2. Simulate the trajectory in PyBullet (optional but useful for testing)

python3 src/trajsimulation.py

This script:

  • Loads the same URDF in PyBullet, resolving mesh paths via ROS package shares.
  • Replays the CSV generated in step 1.
  • Records joint torques/forces and saves them to TRAJSIM_OUTPUT_CSV_PATH (defaults to src/data/robot_data.csv).

Set use_gui=False in TrajectoryConductionSim if you want to run the simulation headless. You can also provide custom trajectories via TrajectoryConductionSim.import_traj_frompath.

3. Estimate dynamic parameters from measurements

python3 src/regression.py

The regression node:

  • Loads the measurement CSV pointed to by REGRESSION_MEASUREMENT_PATH.
  • Filters velocities/efforts, builds the regressor using optas, and runs weighted least squares.
  • Saves the identified parameters to REGRESSION_OUTPUT_PARAMETERS_PATH and plots measured vs. reconstructed torques.

Ensure the measurement file includes positions and torques in the same format produced by the simulation step (or by your real robot logger).

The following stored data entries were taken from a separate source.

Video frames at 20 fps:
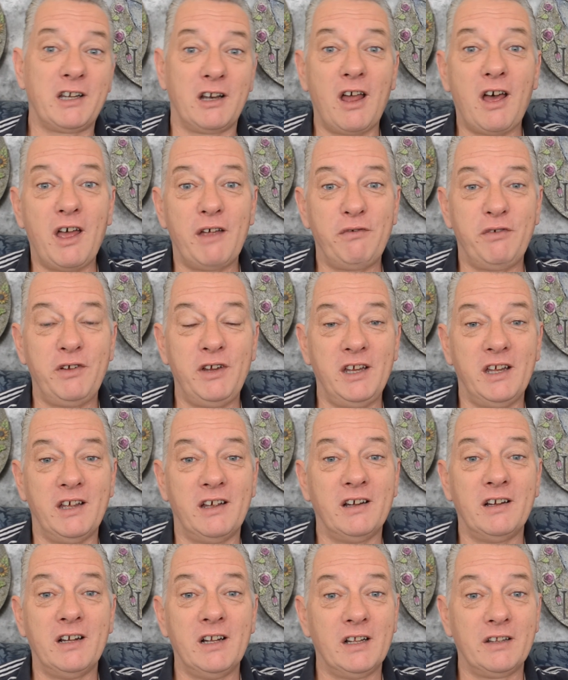life
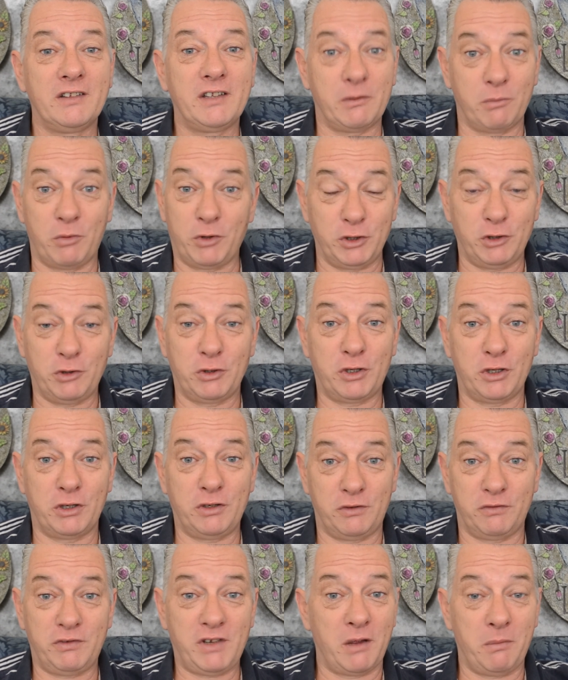here than what you could
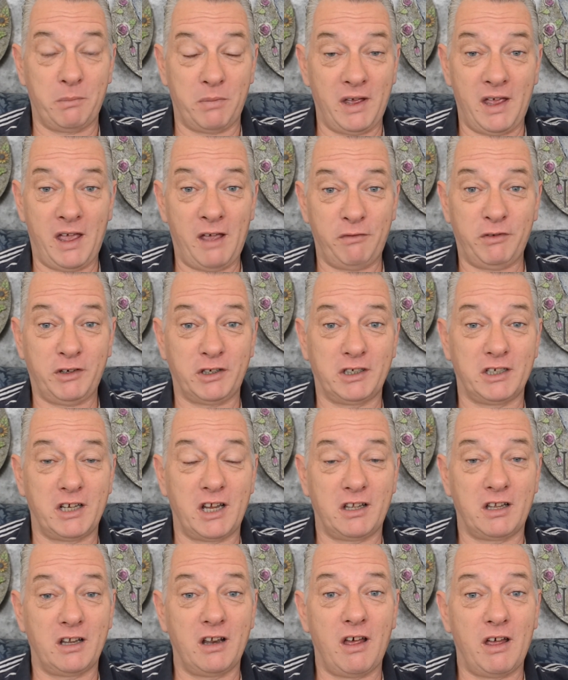have done by having
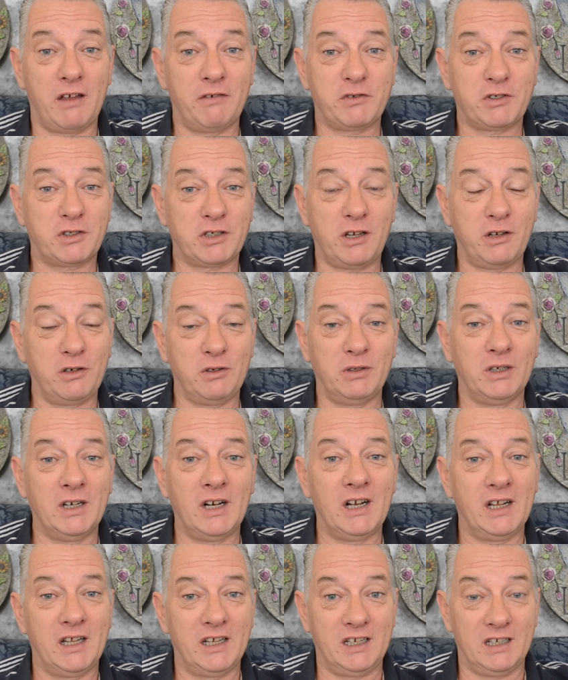another life. So
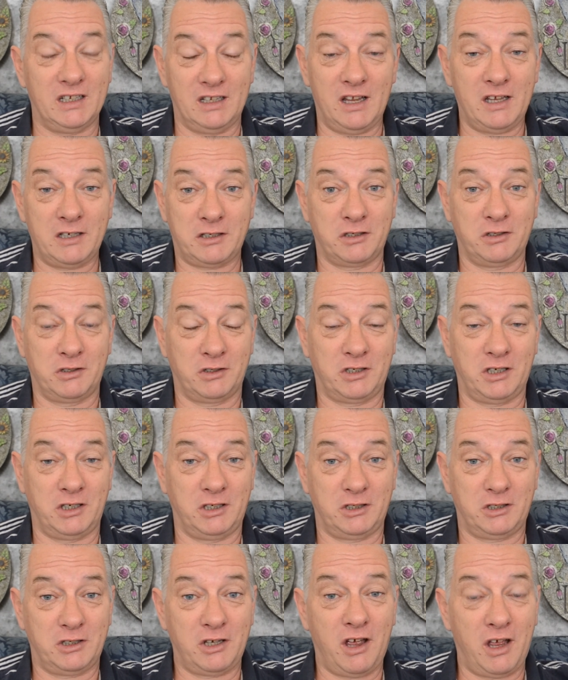it lessens
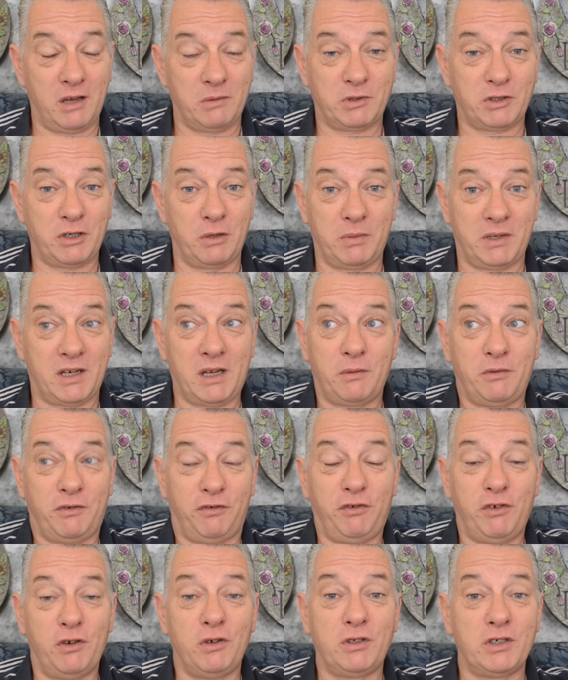each time, so it becomes
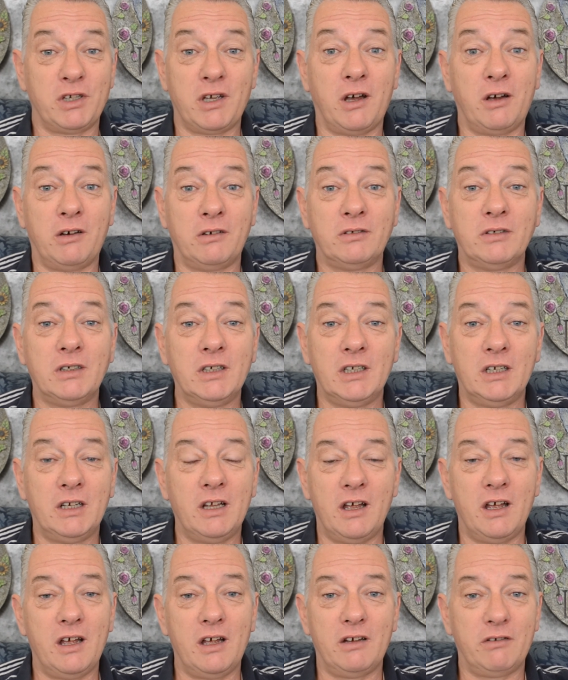futile.
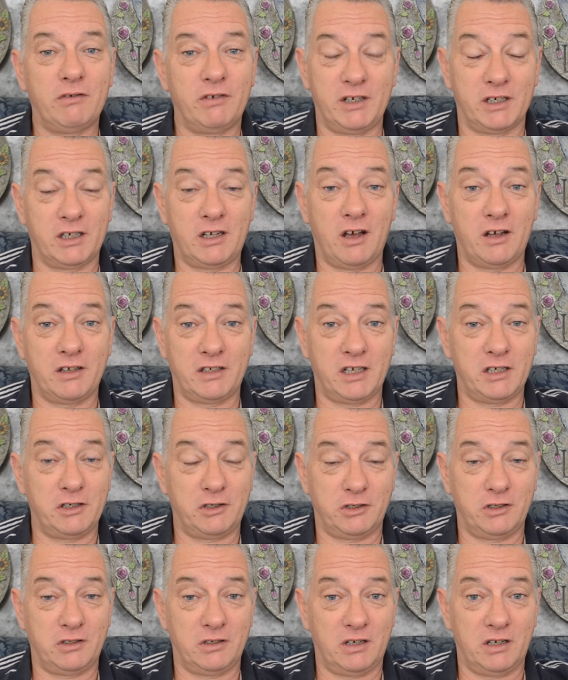Uh,
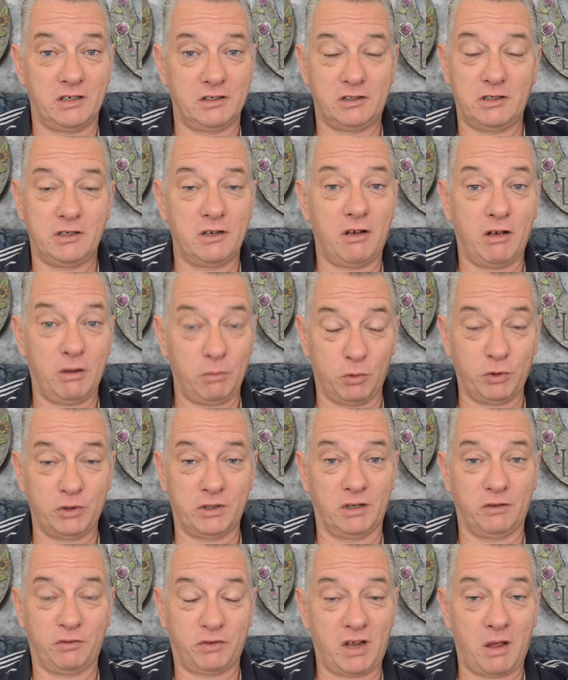reincarnation, and you know, I
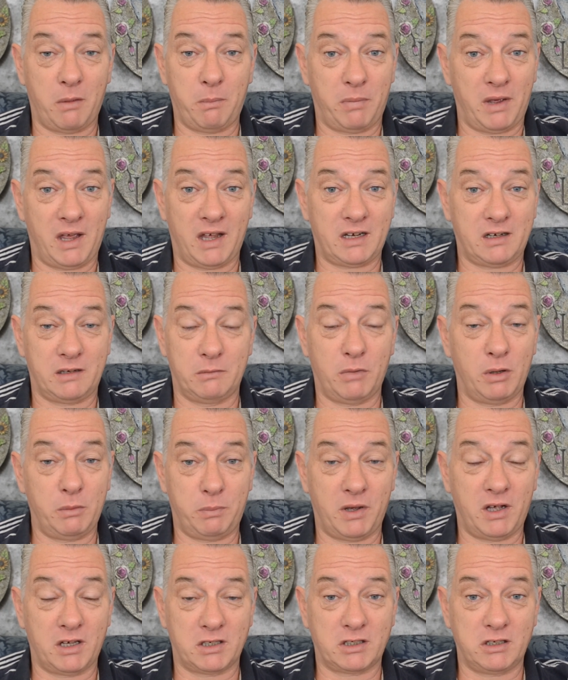wouldn't have come back, and my
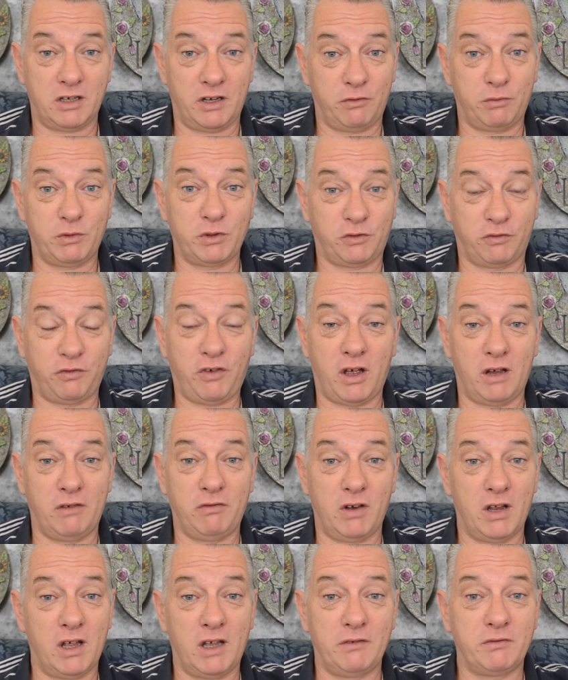past life was
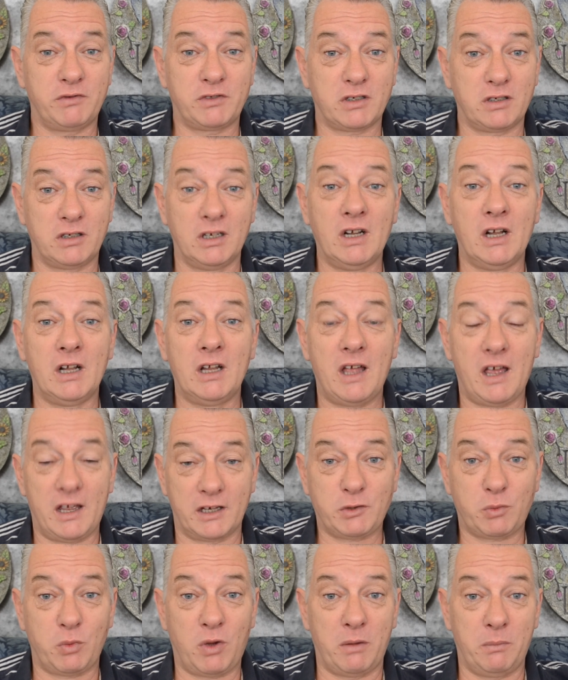five lives
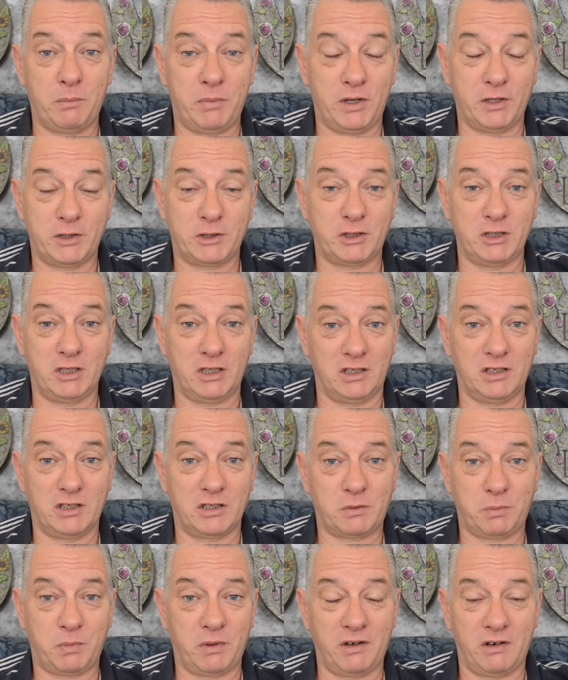as one person in the
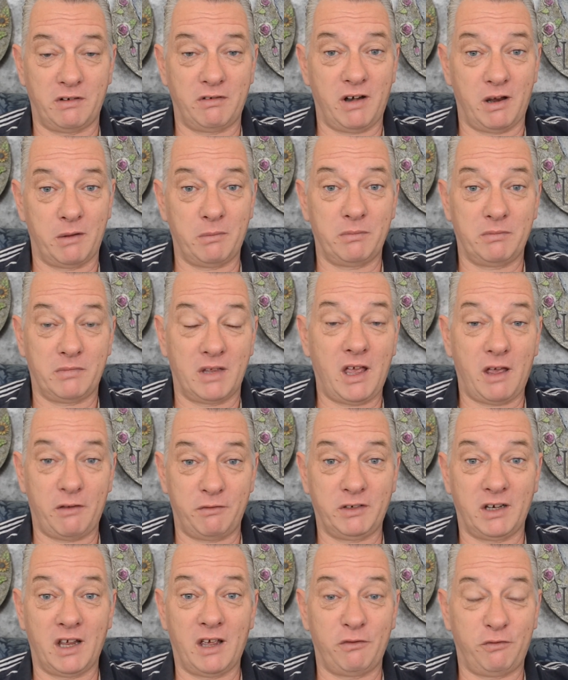spirit realm,
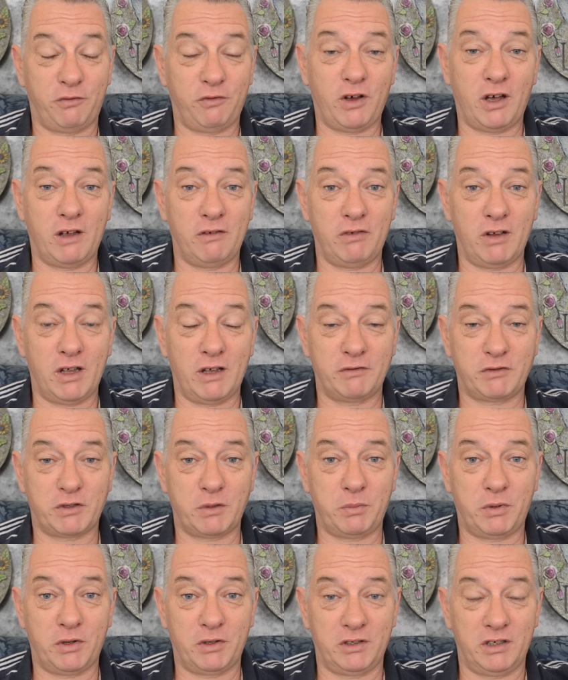having had five lives
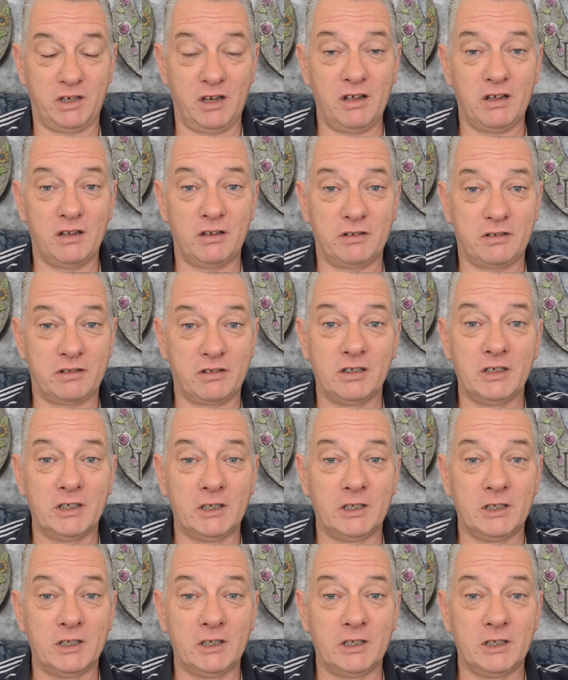upon the earth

Optional: End-to-end dataset generation

src/ground_truth_gen_sim.py combines trajectory generation, PyBullet replay, and regression into a single pipeline that appends results to a CSV via utility_math.csv_save. Review that script if you need automated batch generation.


Additional Notes

  • Trajectory optimisation relies on Ipopt via CasADi. If the solver fails to converge, relax joint/velocity bounds or increase the Fourier rank for your robot.
  • When switching robots, update ROBOT_MODEL, EE_LINK_NAME, and the relevant entry in TRAJGEN_HYPERPARAMETER_SETS. The scripts automatically pick up the new configuration.
  • Set TRAJGEN_ENABLE_SELF_COLLISION = True to restore the conservative convex-hull-based collision constraints once you are satisfied with the excitation quality.
  • The examples under src/examples/ show how to programmatically call the classes for more customised workflows (e.g., running multiple optimisation instances or integrating with ROS services).

Troubleshooting

  • ImportError: librcl_action.so – ensure you have sourced the ROS 2 Humble environment before running the scripts (source /opt/ros/humble/setup.bash and source ~/ros2_ws/install/setup.bash).
  • Missing meshes/URDFs – the scripts depend on ROS packages for robot descriptions. Install the packages listed under Requirements and keep your workspace sourced.
  • Ipopt reports lb > ub – check the joint limit arrays in TRAJGEN_HYPERPARAMETER_SETS; asymmetric ranges must match the bias used for that robot.
  • Large condition numbers – try increasing fourier_rank, relaxing velocity limits, or re‑enabling self-collision constraints to shape the search space.

Happy identifying! Contributions and issue reports are welcome. Feel free to open a ticket if you integrate another robot or add new optimisation metrics.